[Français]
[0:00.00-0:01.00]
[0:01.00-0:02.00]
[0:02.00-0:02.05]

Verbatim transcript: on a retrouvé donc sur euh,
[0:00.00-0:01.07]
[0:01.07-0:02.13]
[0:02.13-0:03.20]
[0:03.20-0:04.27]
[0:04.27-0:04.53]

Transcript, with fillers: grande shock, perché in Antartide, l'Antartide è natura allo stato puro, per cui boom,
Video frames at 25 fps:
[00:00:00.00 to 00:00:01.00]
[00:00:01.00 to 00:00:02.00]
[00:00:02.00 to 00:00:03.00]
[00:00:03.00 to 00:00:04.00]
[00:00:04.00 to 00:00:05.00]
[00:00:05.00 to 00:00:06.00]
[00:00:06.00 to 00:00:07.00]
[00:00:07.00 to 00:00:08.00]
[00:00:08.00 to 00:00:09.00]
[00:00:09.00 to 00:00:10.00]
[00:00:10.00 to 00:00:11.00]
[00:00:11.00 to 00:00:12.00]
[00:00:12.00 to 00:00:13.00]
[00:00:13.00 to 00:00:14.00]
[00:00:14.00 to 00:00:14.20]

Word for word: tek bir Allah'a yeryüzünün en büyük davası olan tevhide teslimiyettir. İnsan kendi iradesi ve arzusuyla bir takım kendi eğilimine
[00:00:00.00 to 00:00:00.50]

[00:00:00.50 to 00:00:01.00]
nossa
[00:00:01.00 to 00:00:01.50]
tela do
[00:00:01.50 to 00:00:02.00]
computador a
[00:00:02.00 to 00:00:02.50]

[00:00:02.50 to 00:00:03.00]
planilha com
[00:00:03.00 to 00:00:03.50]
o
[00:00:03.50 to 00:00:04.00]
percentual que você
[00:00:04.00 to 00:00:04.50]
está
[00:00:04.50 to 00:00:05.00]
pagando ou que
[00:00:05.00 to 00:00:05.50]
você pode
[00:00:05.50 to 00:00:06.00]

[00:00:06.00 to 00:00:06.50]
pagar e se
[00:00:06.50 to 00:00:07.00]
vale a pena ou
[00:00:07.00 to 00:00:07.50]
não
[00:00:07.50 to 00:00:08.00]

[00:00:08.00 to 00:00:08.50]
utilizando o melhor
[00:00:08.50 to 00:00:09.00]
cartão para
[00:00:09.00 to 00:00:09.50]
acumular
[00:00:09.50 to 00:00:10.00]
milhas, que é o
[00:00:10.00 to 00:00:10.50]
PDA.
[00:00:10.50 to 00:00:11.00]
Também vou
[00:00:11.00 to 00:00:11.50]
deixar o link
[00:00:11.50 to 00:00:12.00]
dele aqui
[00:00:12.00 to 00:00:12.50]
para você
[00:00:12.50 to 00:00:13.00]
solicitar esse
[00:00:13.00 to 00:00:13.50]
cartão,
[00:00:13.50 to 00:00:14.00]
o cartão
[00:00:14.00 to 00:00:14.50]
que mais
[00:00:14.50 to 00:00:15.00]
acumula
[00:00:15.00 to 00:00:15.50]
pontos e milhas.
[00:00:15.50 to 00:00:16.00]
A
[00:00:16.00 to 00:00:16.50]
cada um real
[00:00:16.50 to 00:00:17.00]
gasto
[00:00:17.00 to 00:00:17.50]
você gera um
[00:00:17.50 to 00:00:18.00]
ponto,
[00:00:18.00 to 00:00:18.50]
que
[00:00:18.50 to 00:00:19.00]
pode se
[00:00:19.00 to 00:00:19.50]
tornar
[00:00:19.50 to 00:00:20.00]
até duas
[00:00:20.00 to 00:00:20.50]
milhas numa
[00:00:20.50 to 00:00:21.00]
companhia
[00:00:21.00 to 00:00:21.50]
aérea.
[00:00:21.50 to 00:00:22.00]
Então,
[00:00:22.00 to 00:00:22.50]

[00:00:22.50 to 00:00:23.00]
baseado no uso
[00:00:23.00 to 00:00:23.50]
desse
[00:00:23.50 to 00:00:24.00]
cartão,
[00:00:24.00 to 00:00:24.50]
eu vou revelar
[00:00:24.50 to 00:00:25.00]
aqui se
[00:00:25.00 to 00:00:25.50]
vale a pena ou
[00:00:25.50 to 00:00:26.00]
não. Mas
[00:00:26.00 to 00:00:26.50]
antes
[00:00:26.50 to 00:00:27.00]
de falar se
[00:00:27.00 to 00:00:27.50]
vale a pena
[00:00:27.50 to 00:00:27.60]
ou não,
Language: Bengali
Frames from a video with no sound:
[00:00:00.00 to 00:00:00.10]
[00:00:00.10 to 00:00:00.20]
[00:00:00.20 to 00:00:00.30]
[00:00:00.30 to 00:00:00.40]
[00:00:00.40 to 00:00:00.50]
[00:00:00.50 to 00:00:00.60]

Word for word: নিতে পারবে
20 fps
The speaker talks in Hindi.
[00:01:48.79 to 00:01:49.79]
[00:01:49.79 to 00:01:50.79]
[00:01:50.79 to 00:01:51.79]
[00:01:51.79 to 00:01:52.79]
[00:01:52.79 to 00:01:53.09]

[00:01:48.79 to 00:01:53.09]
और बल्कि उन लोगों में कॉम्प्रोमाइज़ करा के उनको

-- -- --

- **Work order**:
Find the string "with" in the material above. Then copy each line that has it.

- **Written response**:
Transcript, with fillers: grande shock, perché in Antartide, l'Antartide è natura allo stato puro, per cui boom,
Frames from a video with no sound:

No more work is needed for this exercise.